Problem requirements -> Restate each record exactly as it was written.
═════ Data
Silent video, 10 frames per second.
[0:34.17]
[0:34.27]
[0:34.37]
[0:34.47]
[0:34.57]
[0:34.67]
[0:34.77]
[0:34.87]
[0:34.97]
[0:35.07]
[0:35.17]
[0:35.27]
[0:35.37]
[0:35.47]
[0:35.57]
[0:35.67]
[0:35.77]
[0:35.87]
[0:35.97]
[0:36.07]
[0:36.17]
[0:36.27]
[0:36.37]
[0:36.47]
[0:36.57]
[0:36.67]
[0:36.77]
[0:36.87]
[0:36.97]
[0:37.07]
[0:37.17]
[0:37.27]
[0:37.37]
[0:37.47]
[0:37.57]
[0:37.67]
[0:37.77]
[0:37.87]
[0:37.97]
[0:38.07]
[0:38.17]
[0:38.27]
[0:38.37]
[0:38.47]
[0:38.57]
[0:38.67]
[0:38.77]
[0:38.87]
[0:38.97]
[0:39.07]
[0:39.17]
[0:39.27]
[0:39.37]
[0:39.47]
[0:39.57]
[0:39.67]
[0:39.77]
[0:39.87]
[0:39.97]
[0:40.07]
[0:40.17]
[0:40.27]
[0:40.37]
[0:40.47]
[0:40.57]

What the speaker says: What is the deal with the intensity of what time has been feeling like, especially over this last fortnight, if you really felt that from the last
══════════
Response area ->
Silent video, 10 frames per second.
[0:34.17]
[0:34.27]
[0:34.37]
[0:34.47]
[0:34.57]
[0:34.67]
[0:34.77]
[0:34.87]
[0:34.97]
[0:35.07]
[0:35.17]
[0:35.27]
[0:35.37]
[0:35.47]
[0:35.57]
[0:35.67]
[0:35.77]
[0:35.87]
[0:35.97]
[0:36.07]
[0:36.17]
[0:36.27]
[0:36.37]
[0:36.47]
[0:36.57]
[0:36.67]
[0:36.77]
[0:36.87]
[0:36.97]
[0:37.07]
[0:37.17]
[0:37.27]
[0:37.37]
[0:37.47]
[0:37.57]
[0:37.67]
[0:37.77]
[0:37.87]
[0:37.97]
[0:38.07]
[0:38.17]
[0:38.27]
[0:38.37]
[0:38.47]
[0:38.57]
[0:38.67]
[0:38.77]
[0:38.87]
[0:38.97]
[0:39.07]
[0:39.17]
[0:39.27]
[0:39.37]
[0:39.47]
[0:39.57]
[0:39.67]
[0:39.77]
[0:39.87]
[0:39.97]
[0:40.07]
[0:40.17]
[0:40.27]
[0:40.37]
[0:40.47]
[0:40.57]

What the speaker says: What is the deal with the intensity of what time has been feeling like, especially over this last fortnight, if you really felt that from the last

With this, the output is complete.